How to complete this task. Copy the data that appears below exactly. Drop the pictures.

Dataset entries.
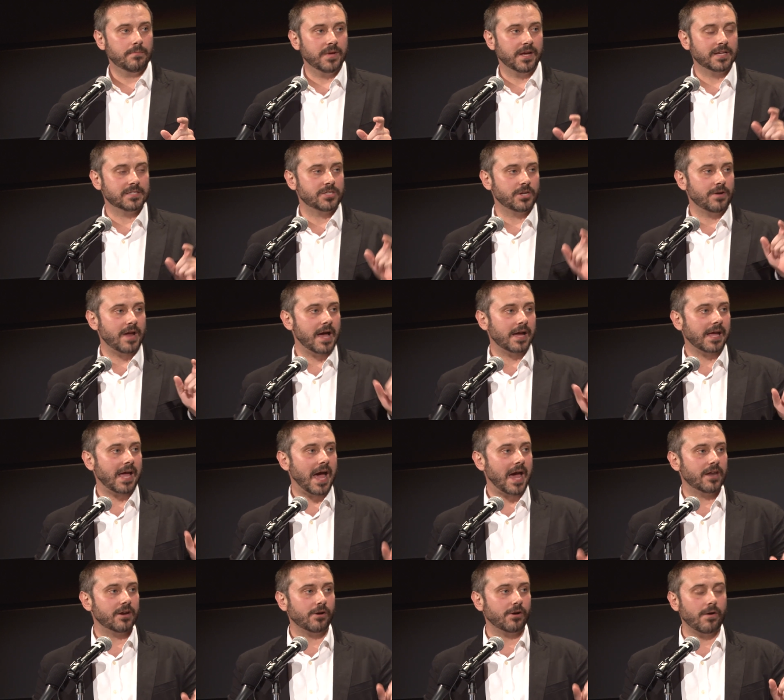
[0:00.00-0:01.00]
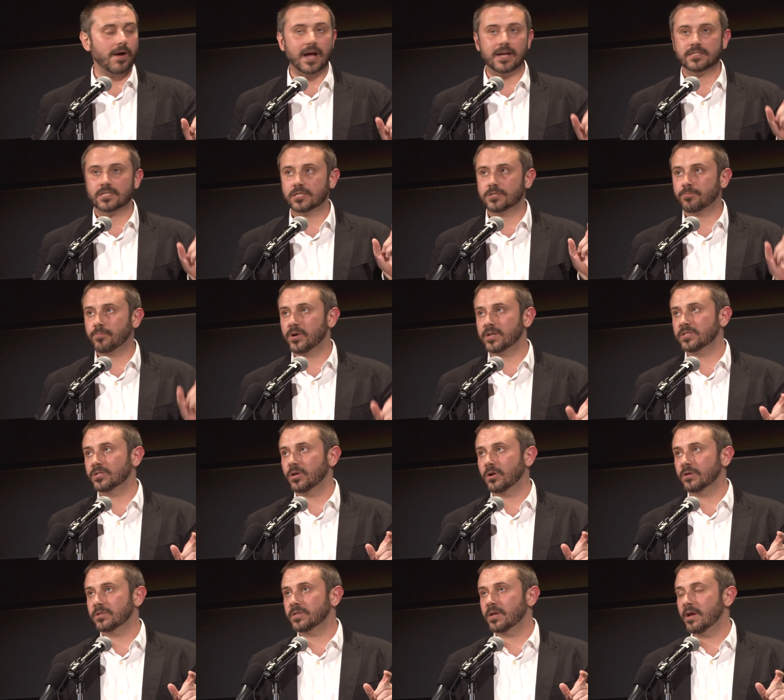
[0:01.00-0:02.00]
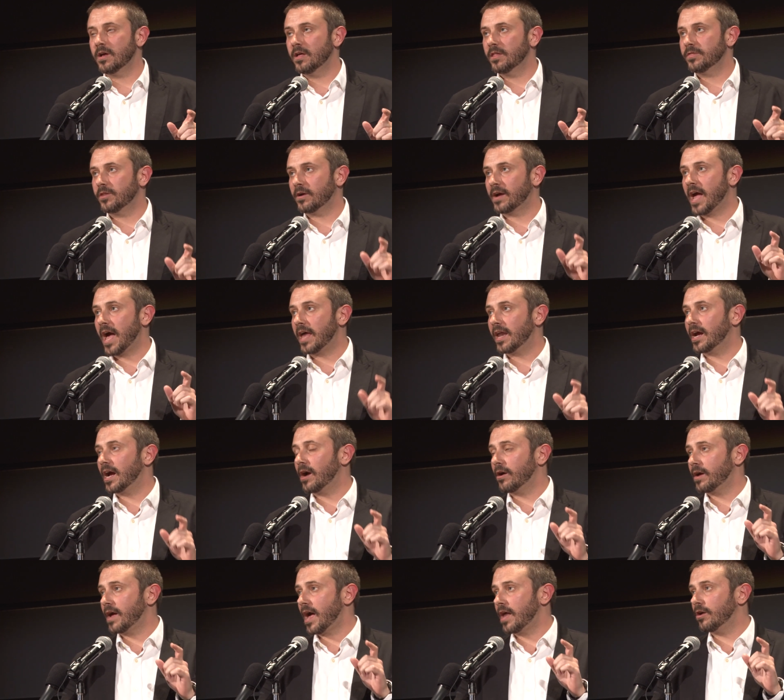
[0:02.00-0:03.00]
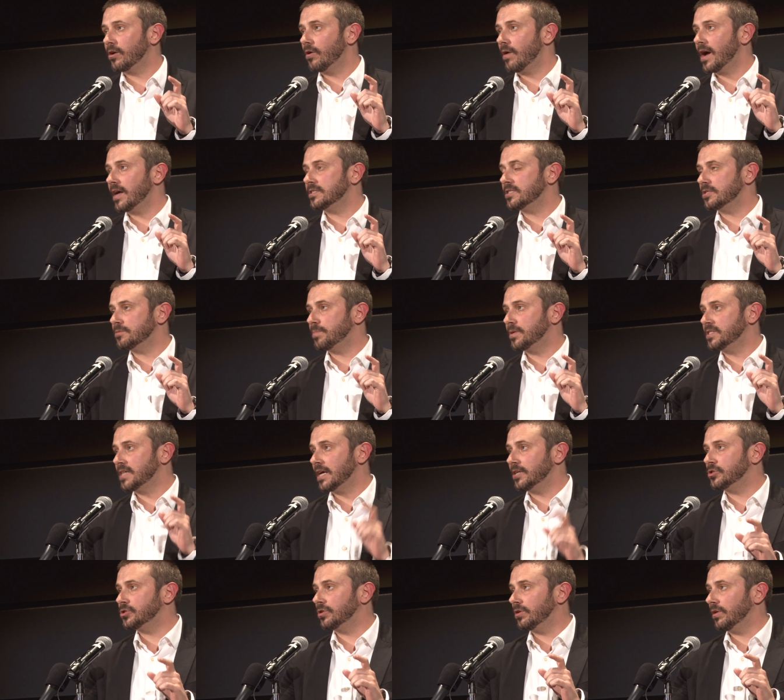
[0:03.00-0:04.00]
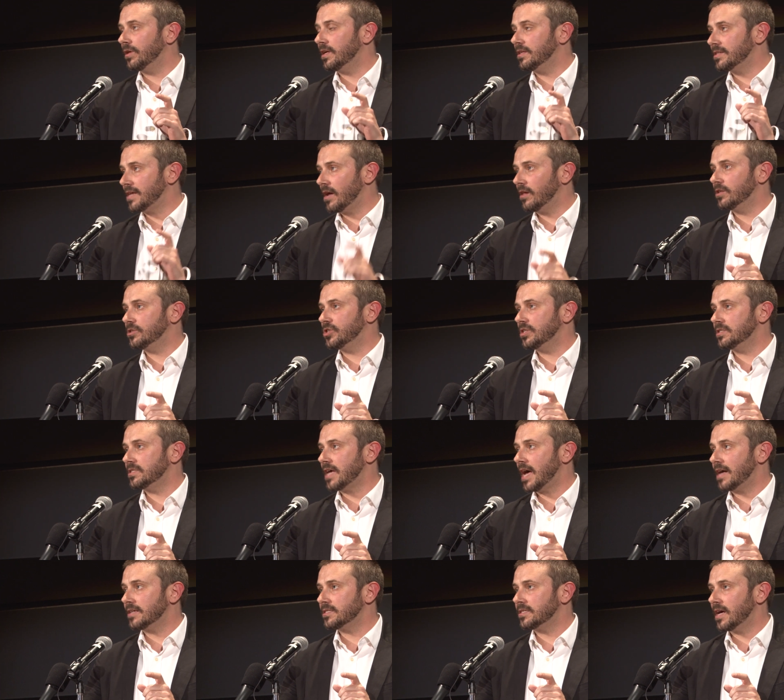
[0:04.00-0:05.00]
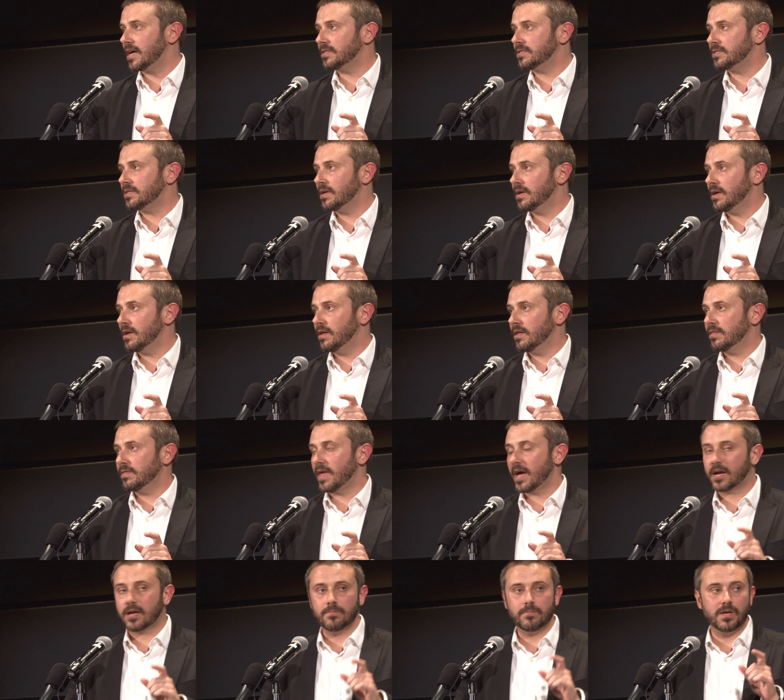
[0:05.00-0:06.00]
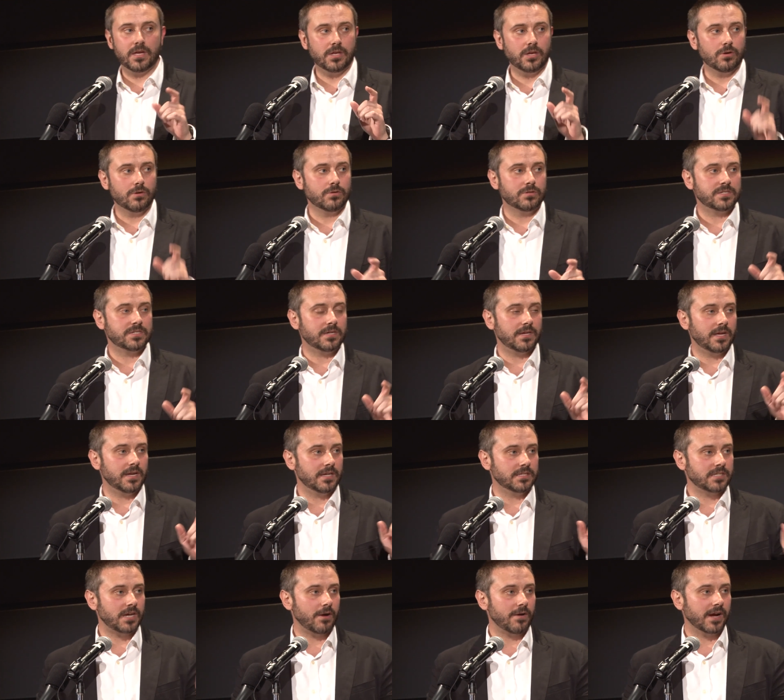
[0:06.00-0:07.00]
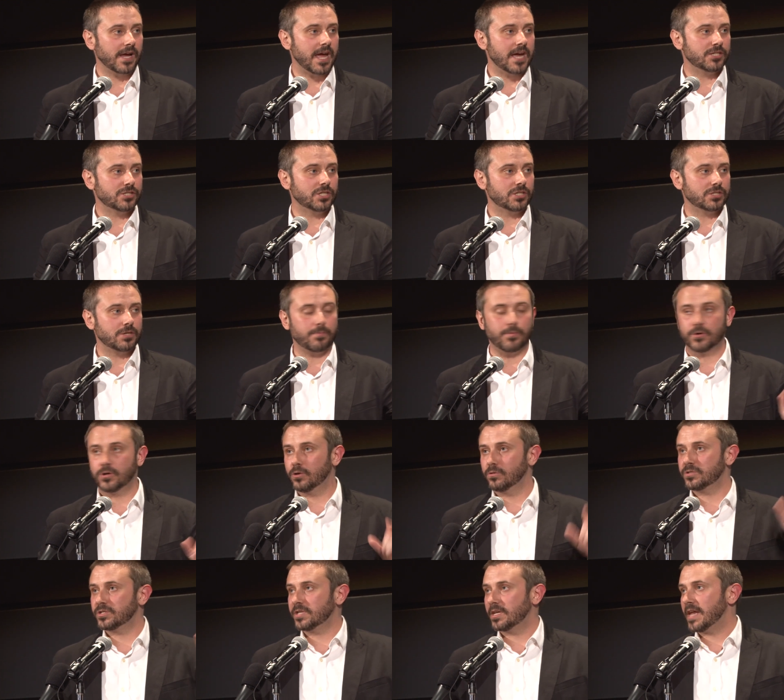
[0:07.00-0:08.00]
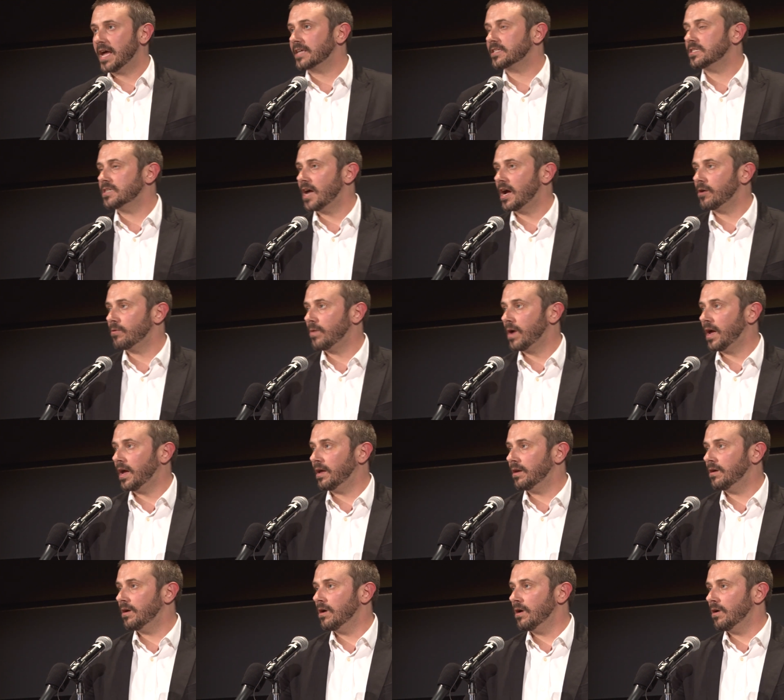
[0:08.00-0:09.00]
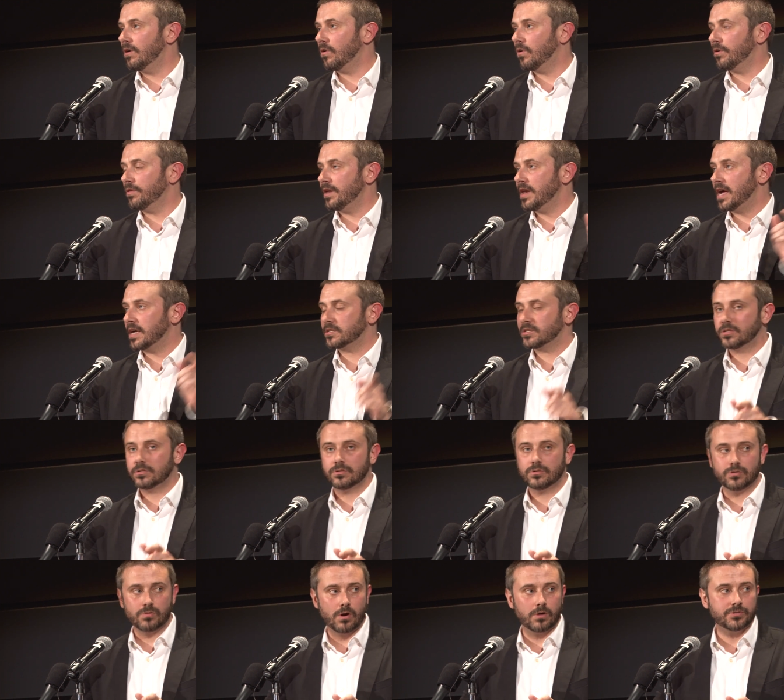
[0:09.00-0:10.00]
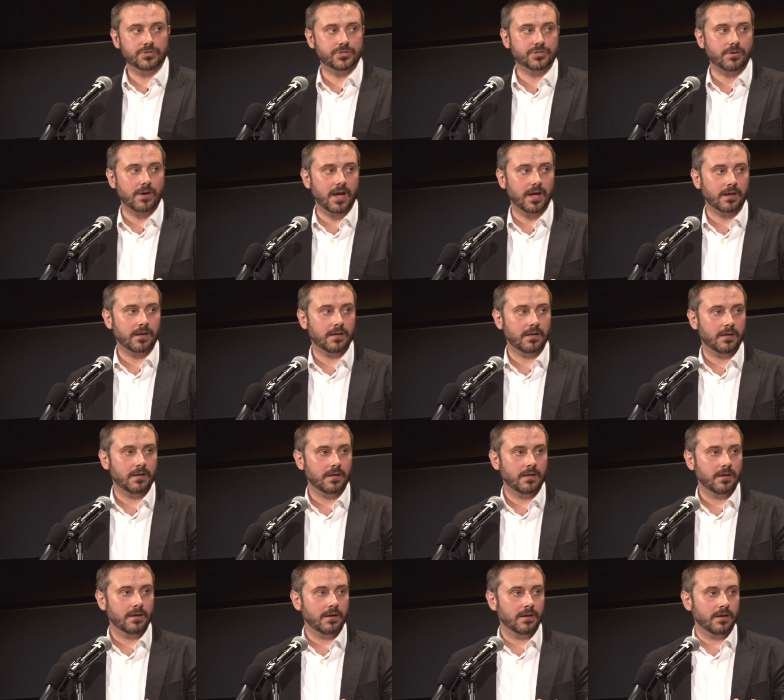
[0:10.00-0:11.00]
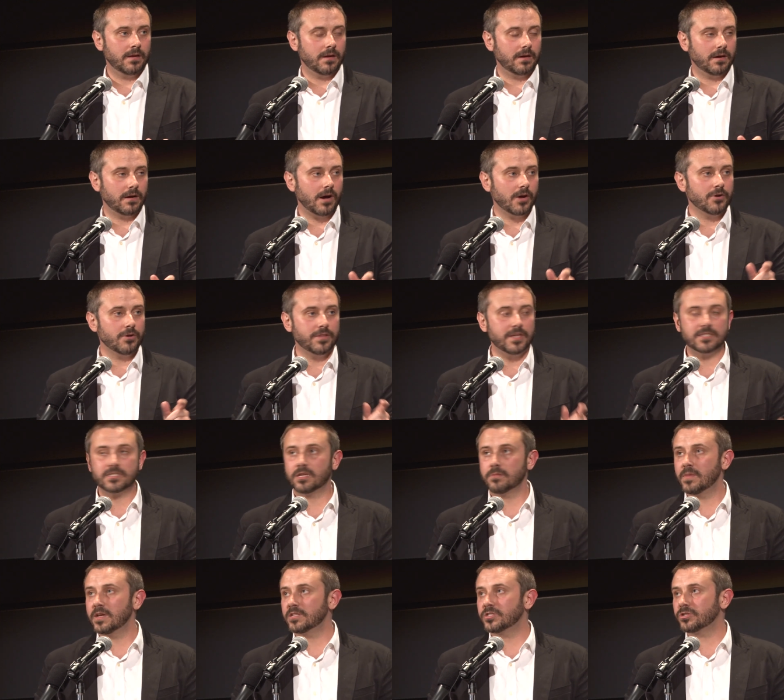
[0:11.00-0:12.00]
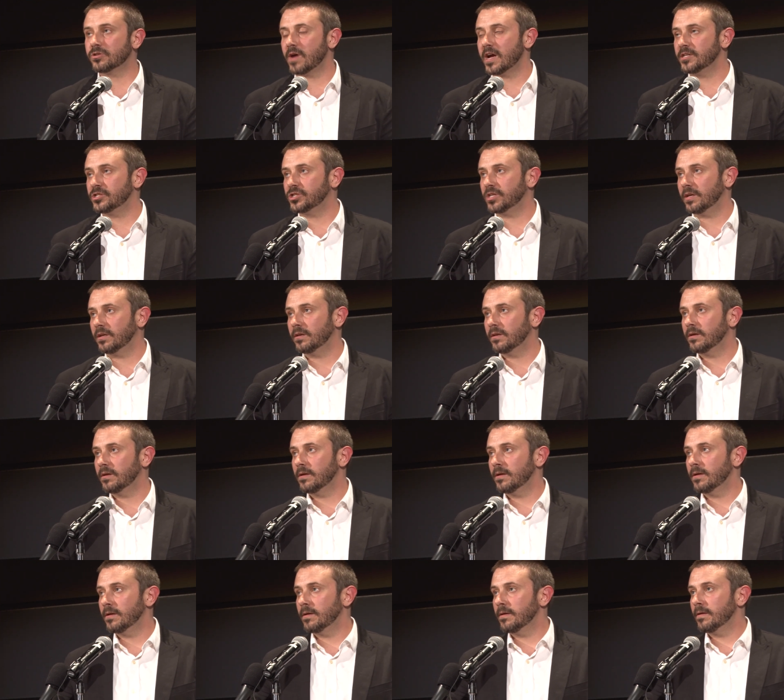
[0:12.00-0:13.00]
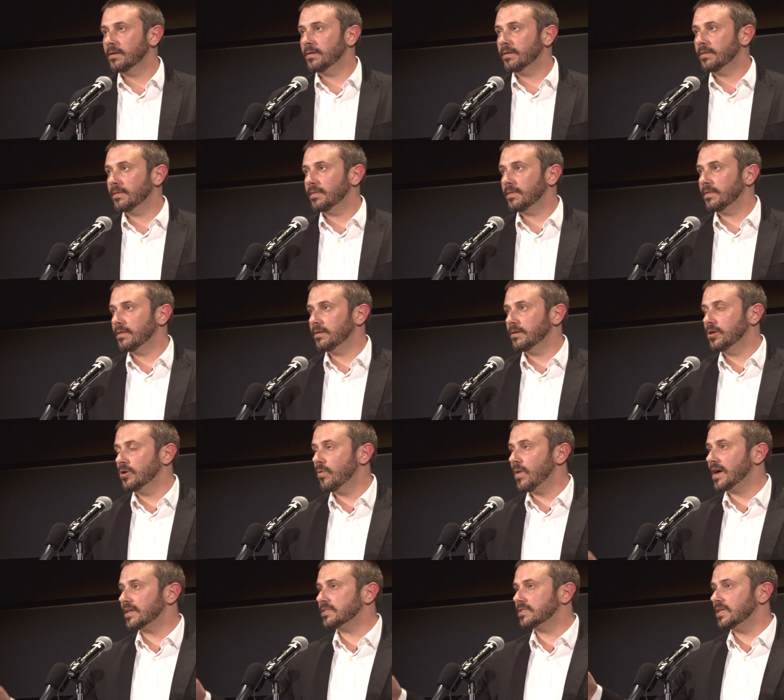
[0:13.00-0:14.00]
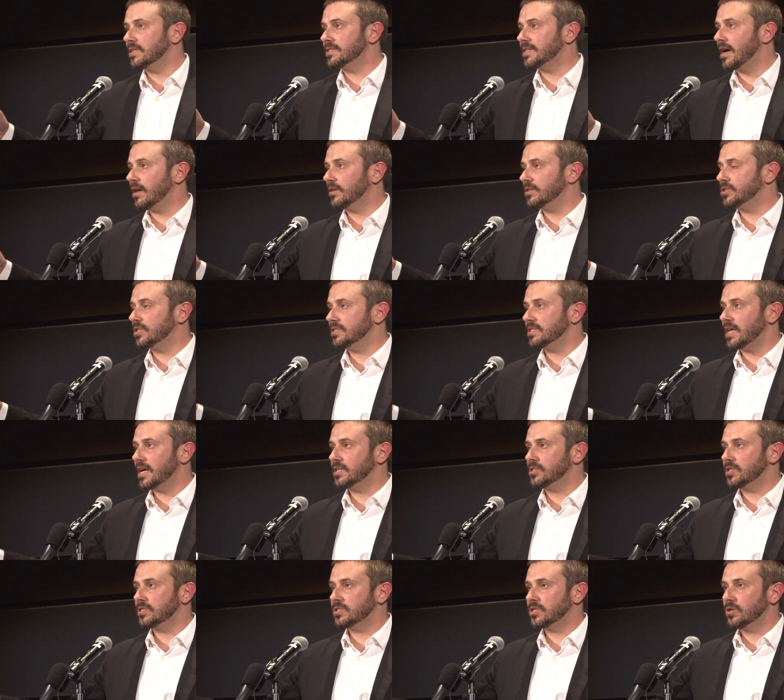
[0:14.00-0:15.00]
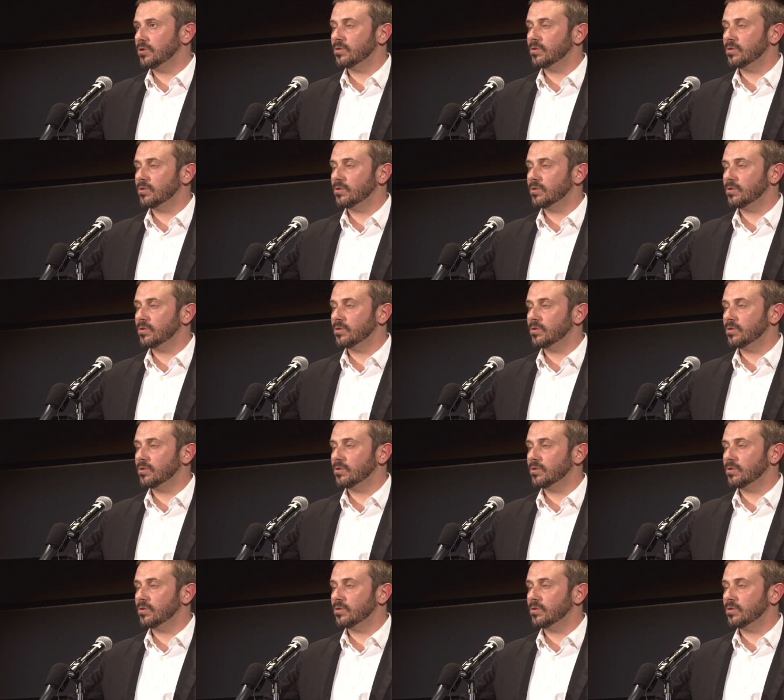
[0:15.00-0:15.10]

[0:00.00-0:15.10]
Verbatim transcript: because they're not categorized as prisoners they're categorized as potential intelligence assets that can be used in interrogation to produce the next night raid or the next drone strike. Under this administration, U.S. intelligence agents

Response to this task.
[0:00.00-0:01.00]
[0:01.00-0:02.00]
[0:02.00-0:03.00]
[0:03.00-0:04.00]
[0:04.00-0:05.00]
[0:05.00-0:06.00]
[0:06.00-0:07.00]
[0:07.00-0:08.00]
[0:08.00-0:09.00]
[0:09.00-0:10.00]
[0:10.00-0:11.00]
[0:11.00-0:12.00]
[0:12.00-0:13.00]
[0:13.00-0:14.00]
[0:14.00-0:15.00]
[0:15.00-0:15.10]

[0:00.00-0:15.10]
Verbatim transcript: because they're not categorized as prisoners they're categorized as potential intelligence assets that can be used in interrogation to produce the next night raid or the next drone strike. Under this administration, U.S. intelligence agents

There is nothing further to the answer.